The judge was helped in his decision by consideration of the fact that many claimants may have trusted in the review to provide them with redress, to the extent that they did not issue proceedings within the time-limit prescribed by statute.
The Suremime judgment is a potentially important development for claimants with IRHP claims which it was thought were at the end of the road. Here is why:
- Such claimants may now be able to bring a claim in tort against their bank for failure to carry out the review in accordance with the terms of the agreement reached between that bank and the FCA.
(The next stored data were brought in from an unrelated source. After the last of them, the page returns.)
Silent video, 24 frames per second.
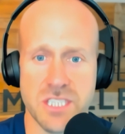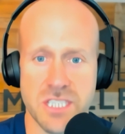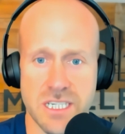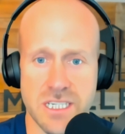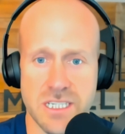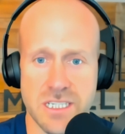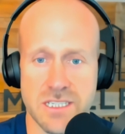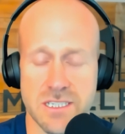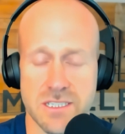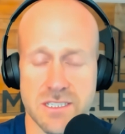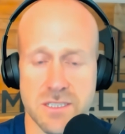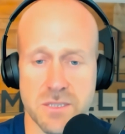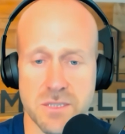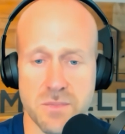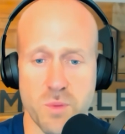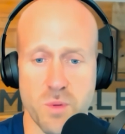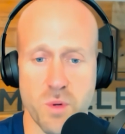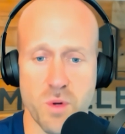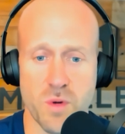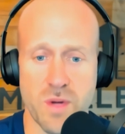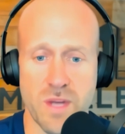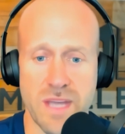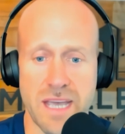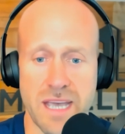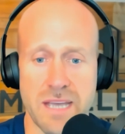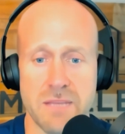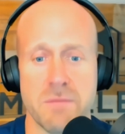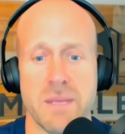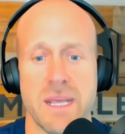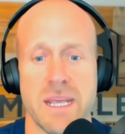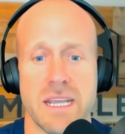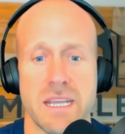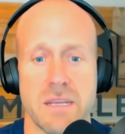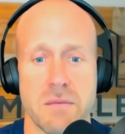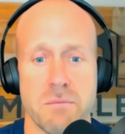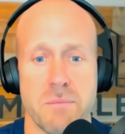in to support that and
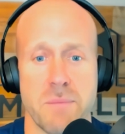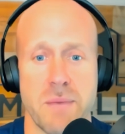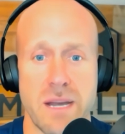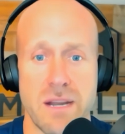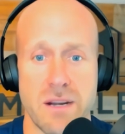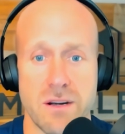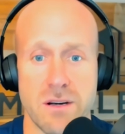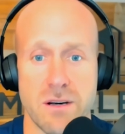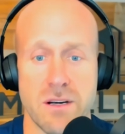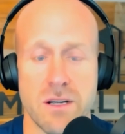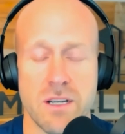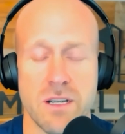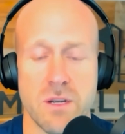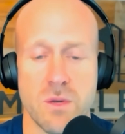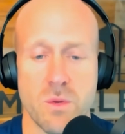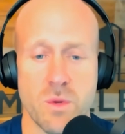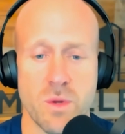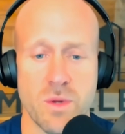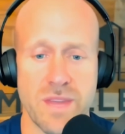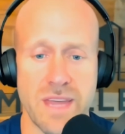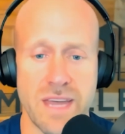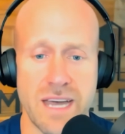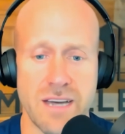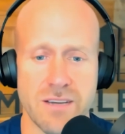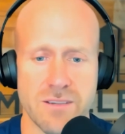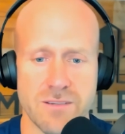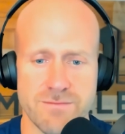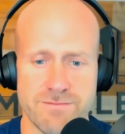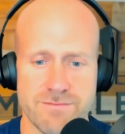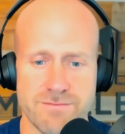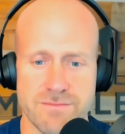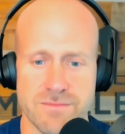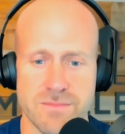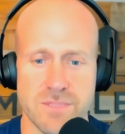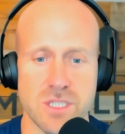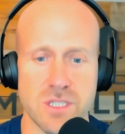make it better without
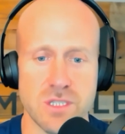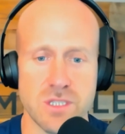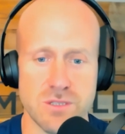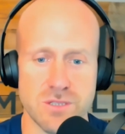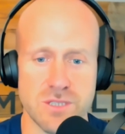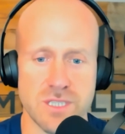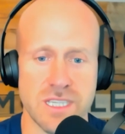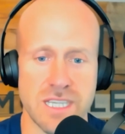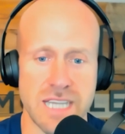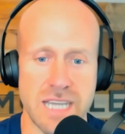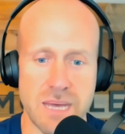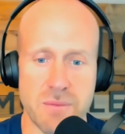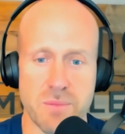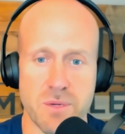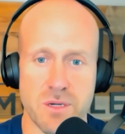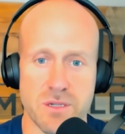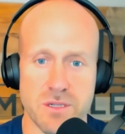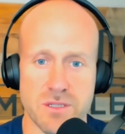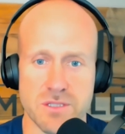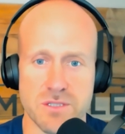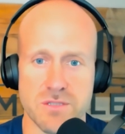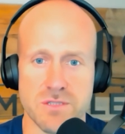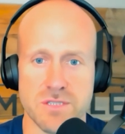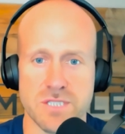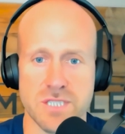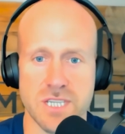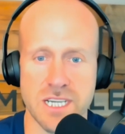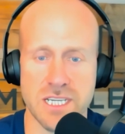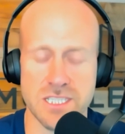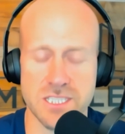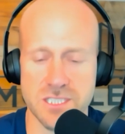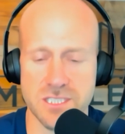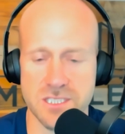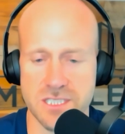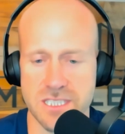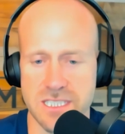losing that personal
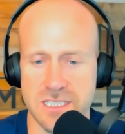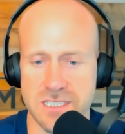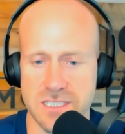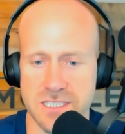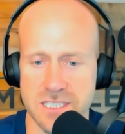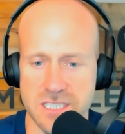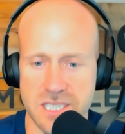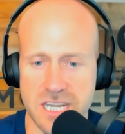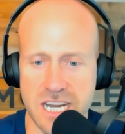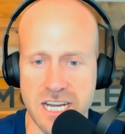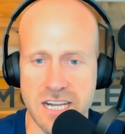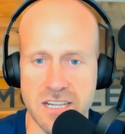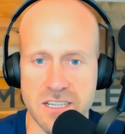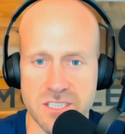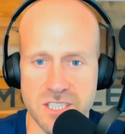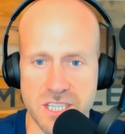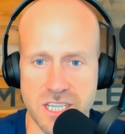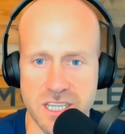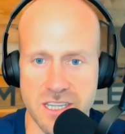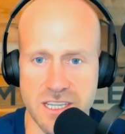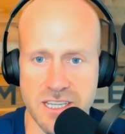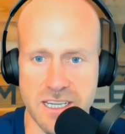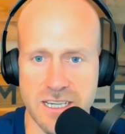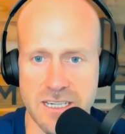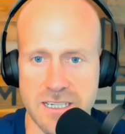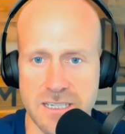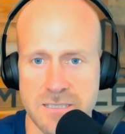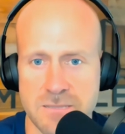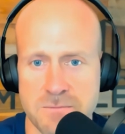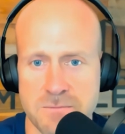touch is the challenge, I think.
- Further, the judge has indicated (obiter) that ‘private persons’ may have a statutory cause of action against the bank for breaching the FCA’s dispute resolution rules, particularly DISP 1.4.1 R in relation to its conduct of the review process.
- In addition, the limitation period for claims in respect of the way in which the review was carried out would run from the point at which the bank breached its obligations under the agreement with the FCA. Therefore, claimants whose other claims were time-barred might now have a new weapon to deploy against their bank.
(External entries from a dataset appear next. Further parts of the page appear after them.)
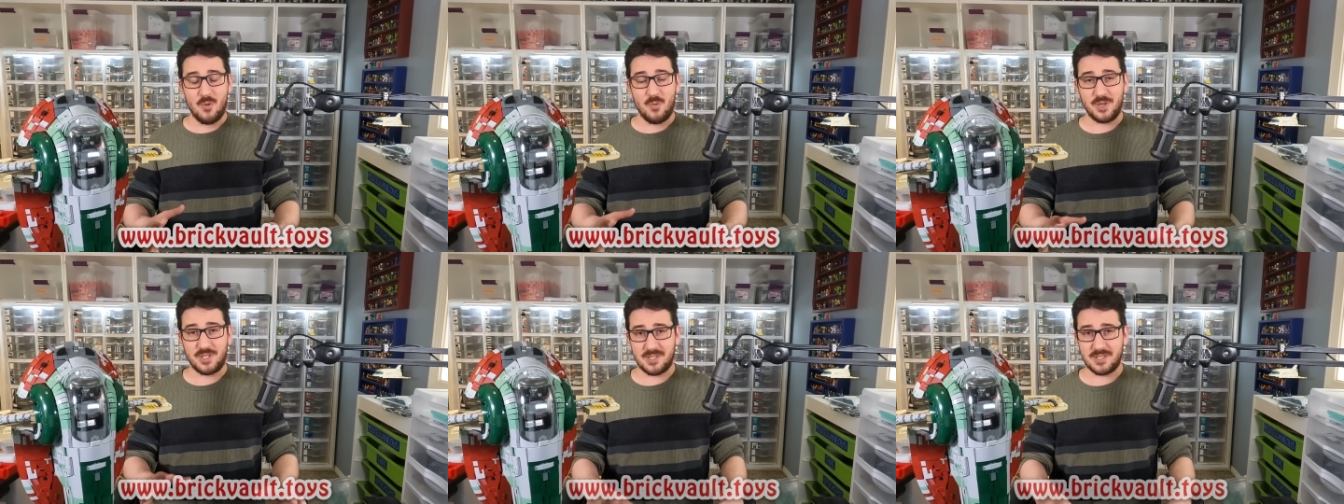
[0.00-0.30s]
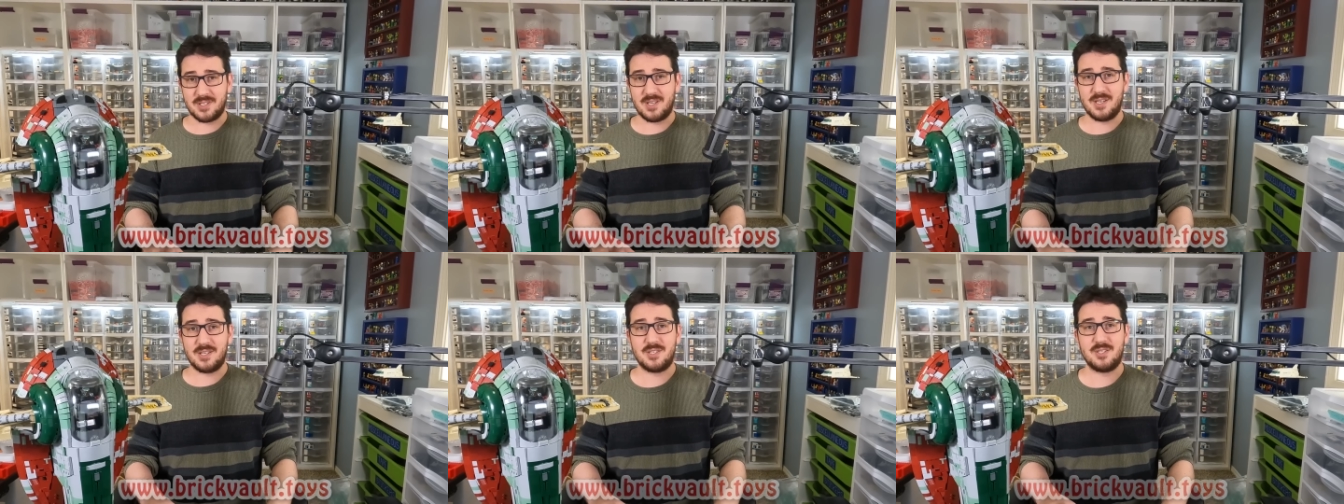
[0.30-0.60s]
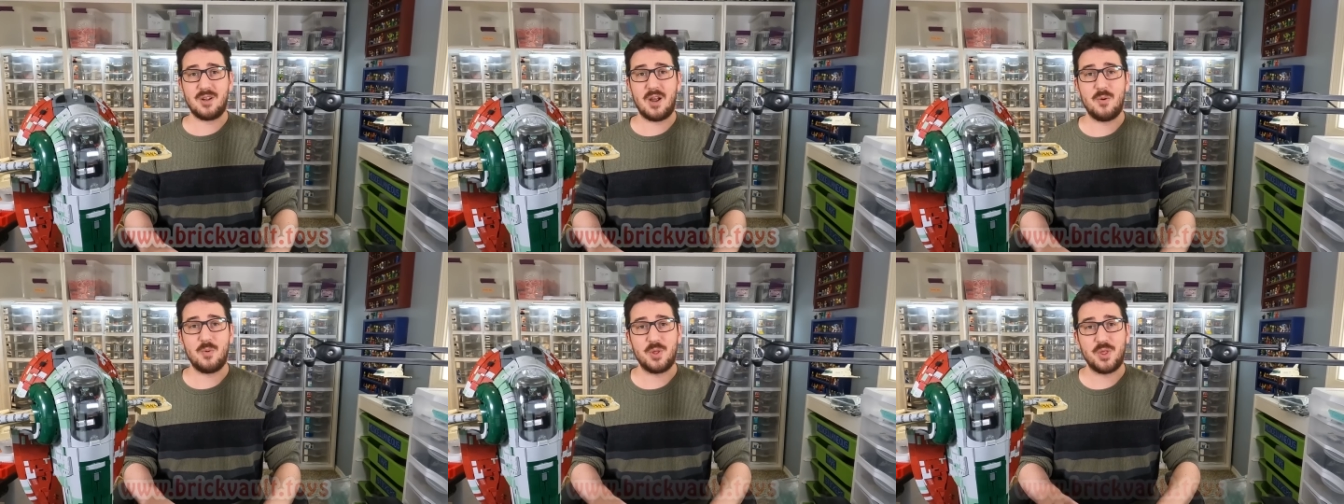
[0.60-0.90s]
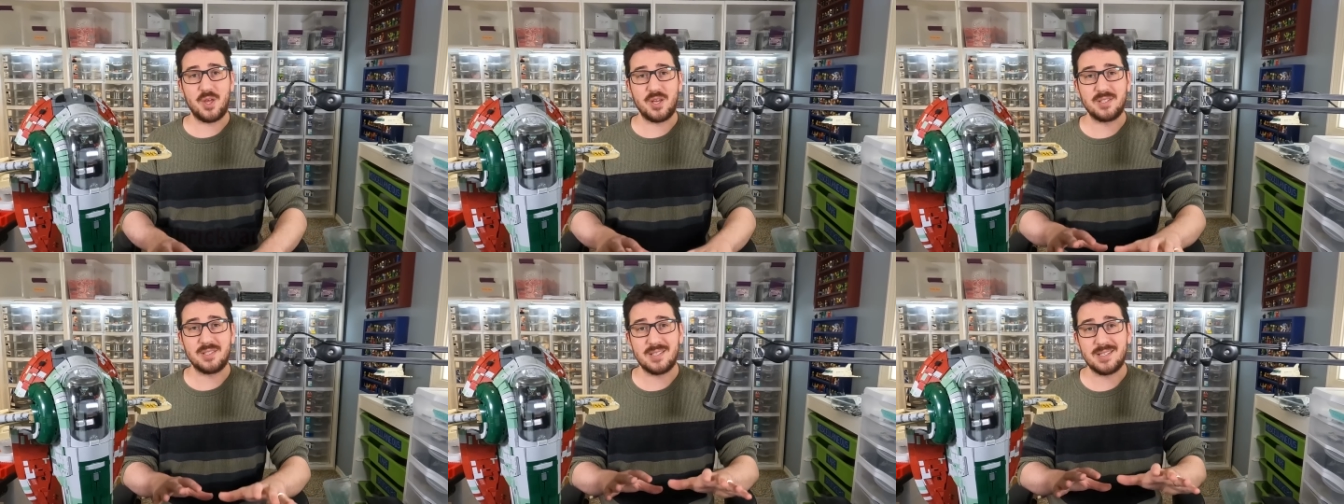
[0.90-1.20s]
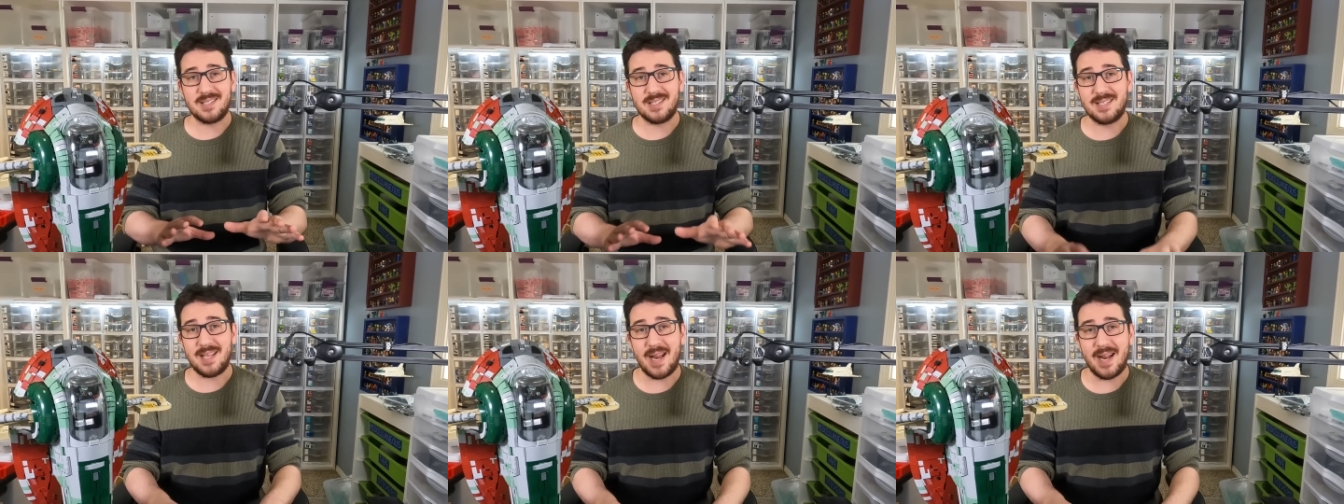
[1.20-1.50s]
which is going to start with us
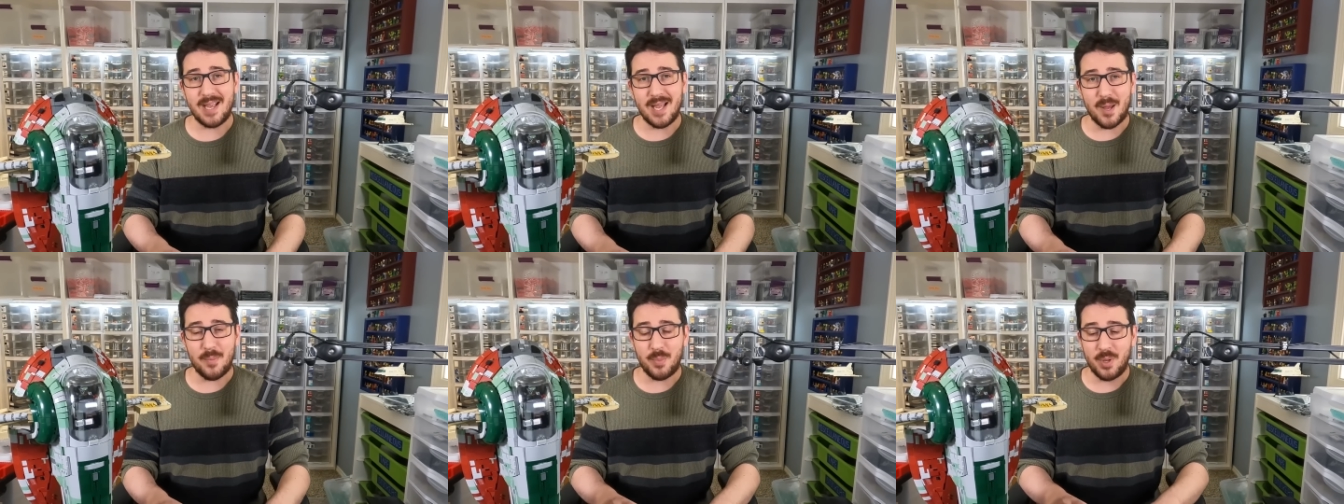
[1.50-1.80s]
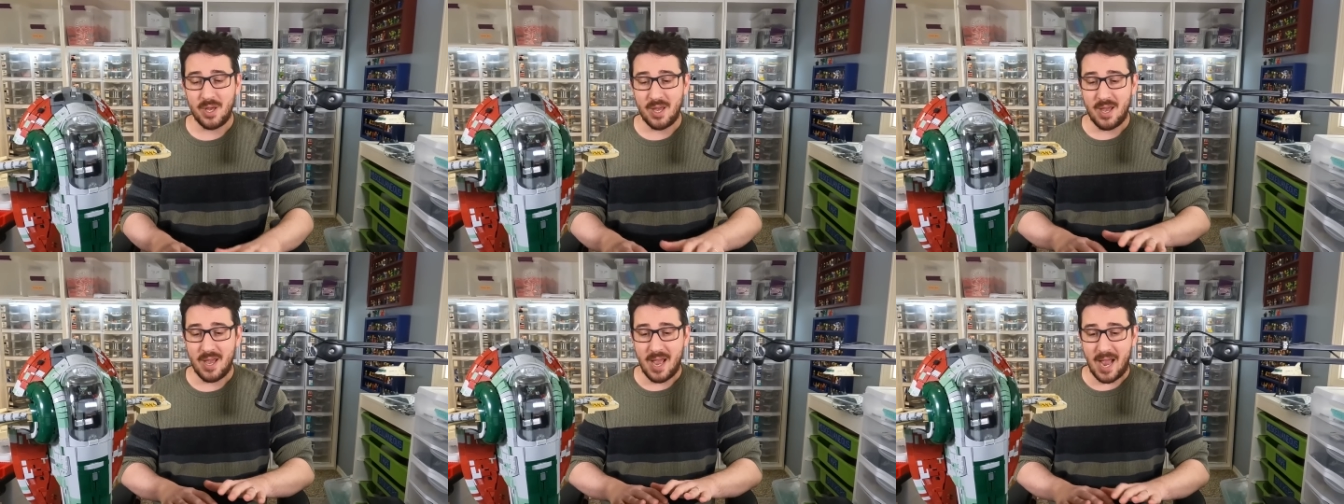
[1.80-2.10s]
setting up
This judgment is another step in the small yet palpable recent shift in the attitude of the courts towards a more favourable legal environment for companies wishing to bring claims against banks regarding mis-sold financial products or investments.
Elsewhere in this area, doubts are being cast over the controversial bar to limited companies being ‘private persons’ who can claim against a financial institution for breach of its statutory duties, namely the obligations imposed on that institution by the FCA’s Conduct of Business rules. In MTR Bailey Trading Ltd v Barclays Bank Plc, the judge held that the argument that case law asserting the bar for limited companies was wrongly decided merited consideration by the Court of Appeal, and that it has a real prospect of success.
In a similar vein, there are also moves afoot to consider, and possibly expand upon, what actually constitutes a statutory breach for which compensation will be payable.
The Law Commission has considered the possible extension of a statutory claim to include breach of the FCA Principles and found such a change could be implemented. This would, for example, allow counterparties/investors to sue for loss caused by behaviour which resulted from a conflict of interest by a particular bank.
There has also been a shift in judicial attitude, if not yet in law, in relation to the operation of the doctrine of contractual estoppel in the context of non-reliance clauses, which has thus far created an effective bar to many mis-selling claims. In Crestsign Ltd v RBS, the claimant has recently been granted permission to appeal on several points, one of which is whether boilerplate non-reliance clauses should be subject to the Unfair Contract Terms Act 1977 reasonableness test.
Although there is certainly no guarantee that the principle will be overturned in its application to IRHP mis-selling claims, a lord justice of appeal has ruled that the grounds relied upon by Crestsign have ‘a reasonable prospect of success’. So this signifies at least a glance in the right direction.
The developments set out above ought to provide claimants with claims against banks some encouragement.